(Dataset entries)

•••

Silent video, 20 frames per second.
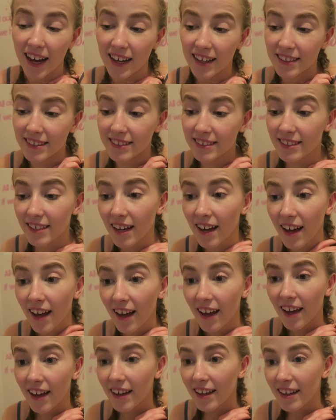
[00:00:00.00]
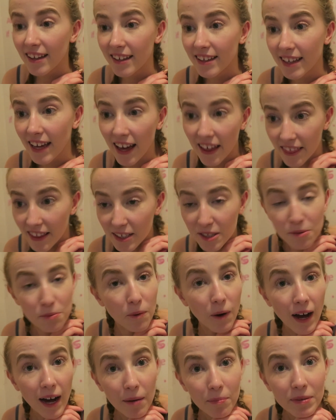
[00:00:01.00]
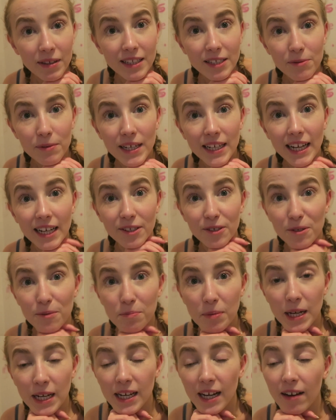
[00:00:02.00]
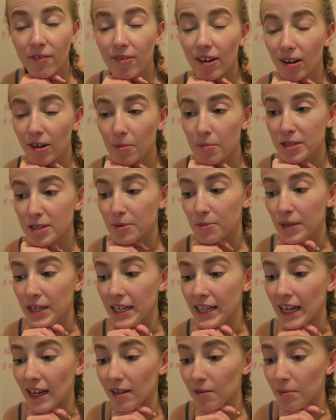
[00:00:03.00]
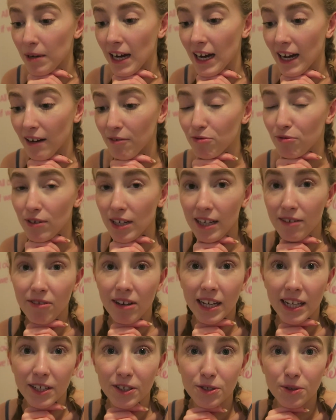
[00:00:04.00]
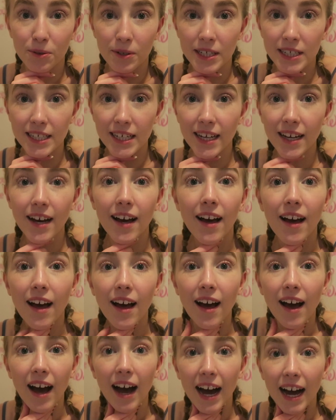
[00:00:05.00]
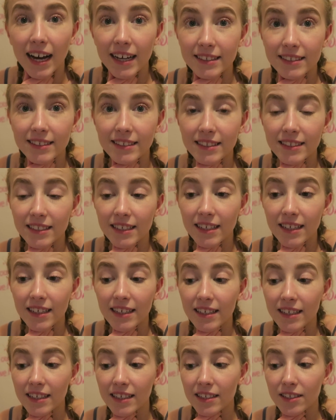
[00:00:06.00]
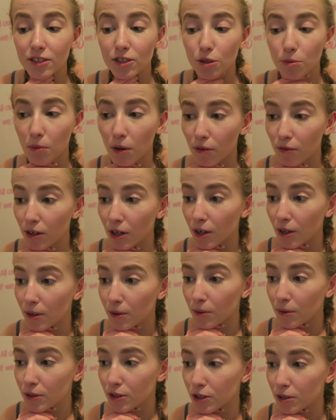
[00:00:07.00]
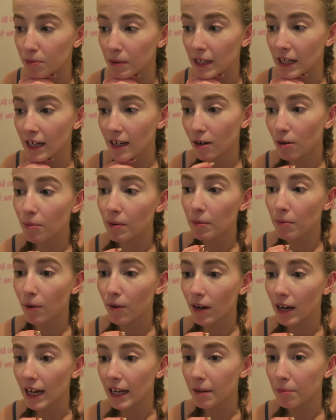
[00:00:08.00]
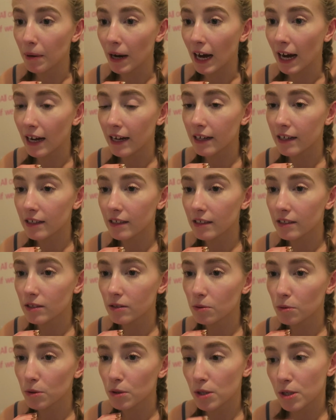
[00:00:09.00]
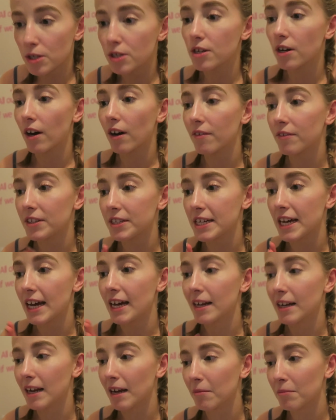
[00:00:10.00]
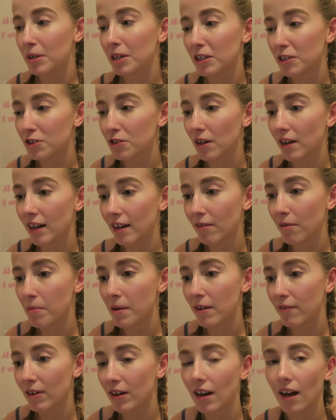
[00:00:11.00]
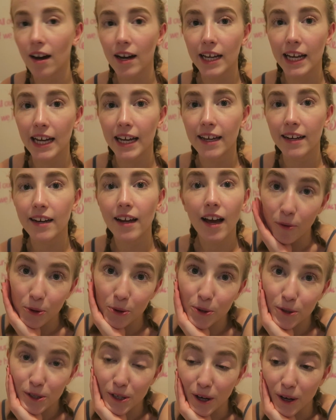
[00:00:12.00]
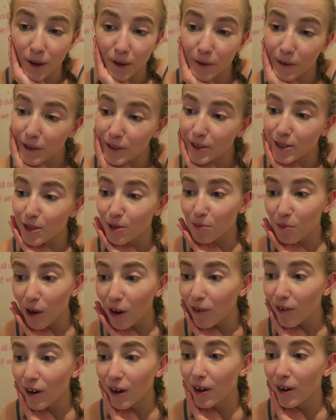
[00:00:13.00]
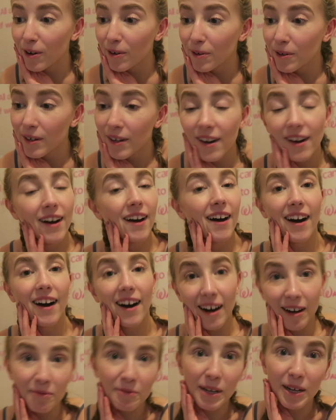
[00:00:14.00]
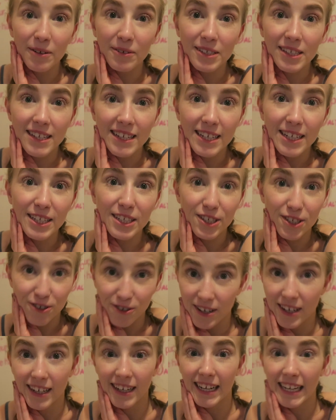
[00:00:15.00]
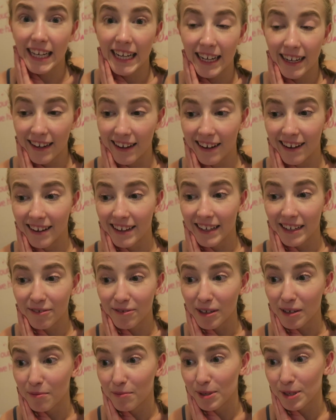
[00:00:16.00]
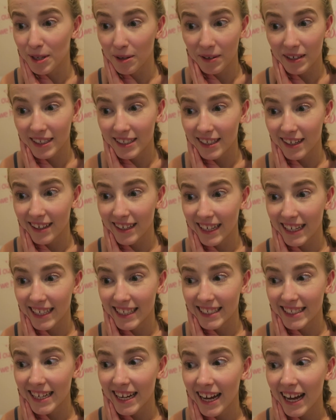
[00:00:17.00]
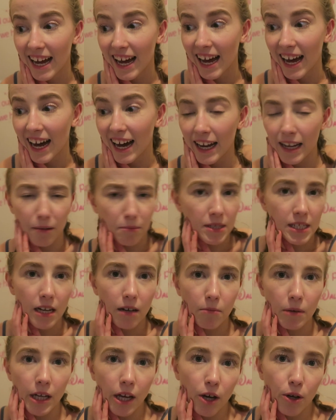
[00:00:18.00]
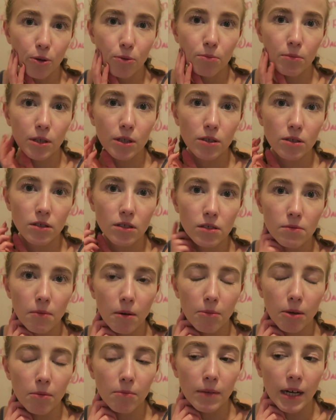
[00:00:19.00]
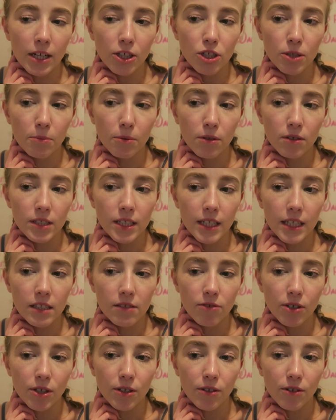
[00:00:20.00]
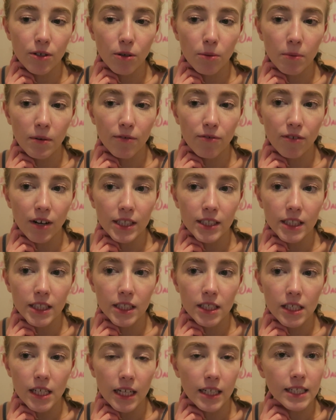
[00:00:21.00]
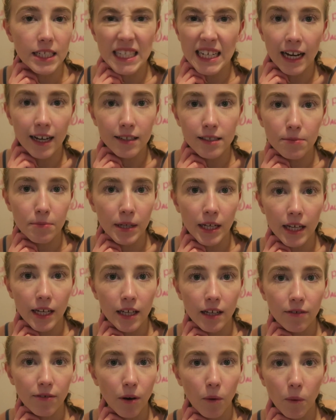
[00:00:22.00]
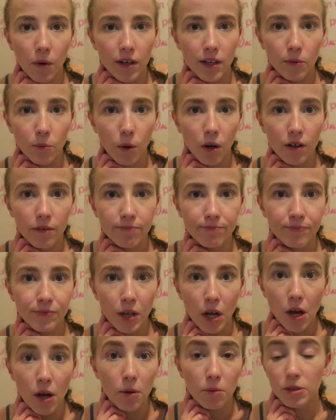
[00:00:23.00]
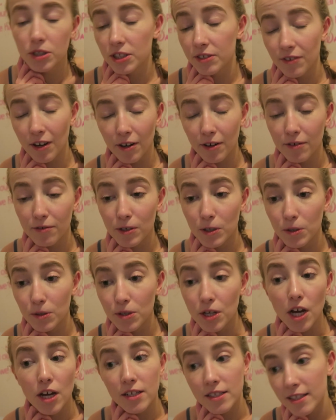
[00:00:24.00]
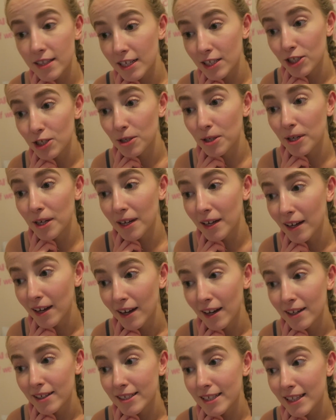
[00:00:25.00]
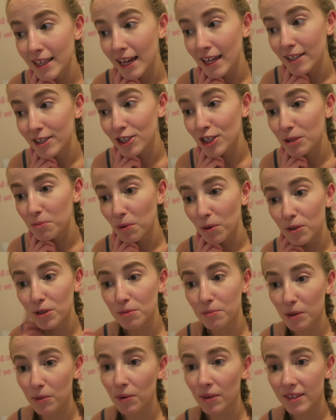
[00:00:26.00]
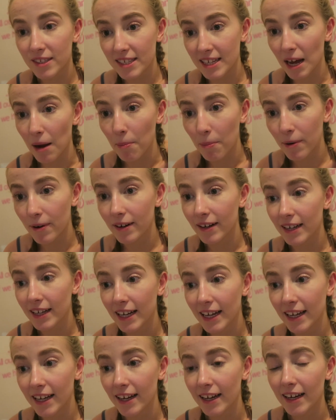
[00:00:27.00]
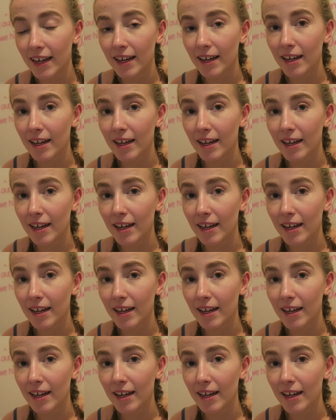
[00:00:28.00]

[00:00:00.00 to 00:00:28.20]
And yeah, that's what happened this weekend. So it's been a very busy weekend, but I have really really enjoyed it, and tomorrow should be a little bit more laid back towards the start of the day. I'm gonna try and have a bit of a lie-in. Also tomorrow I'm going to see Strictly live and I'm so excited. I am sat on my own because my mum actually booked tickets for her and a couple of friends and didn't ask me if I wanted one, which is very rude. So then she booked me one separately.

•••

● **Work required**:
Reproduce the lines from the line with "[00:00:12.00]" through the last line of the entries exactly, including both ends and excluding pictures.

● **Task output**:
[00:00:12.00]
[00:00:13.00]
[00:00:14.00]
[00:00:15.00]
[00:00:16.00]
[00:00:17.00]
[00:00:18.00]
[00:00:19.00]
[00:00:20.00]
[00:00:21.00]
[00:00:22.00]
[00:00:23.00]
[00:00:24.00]
[00:00:25.00]
[00:00:26.00]
[00:00:27.00]
[00:00:28.00]

[00:00:00.00 to 00:00:28.20]
And yeah, that's what happened this weekend. So it's been a very busy weekend, but I have really really enjoyed it, and tomorrow should be a little bit more laid back towards the start of the day. I'm gonna try and have a bit of a lie-in. Also tomorrow I'm going to see Strictly live and I'm so excited. I am sat on my own because my mum actually booked tickets for her and a couple of friends and didn't ask me if I wanted one, which is very rude. So then she booked me one separately.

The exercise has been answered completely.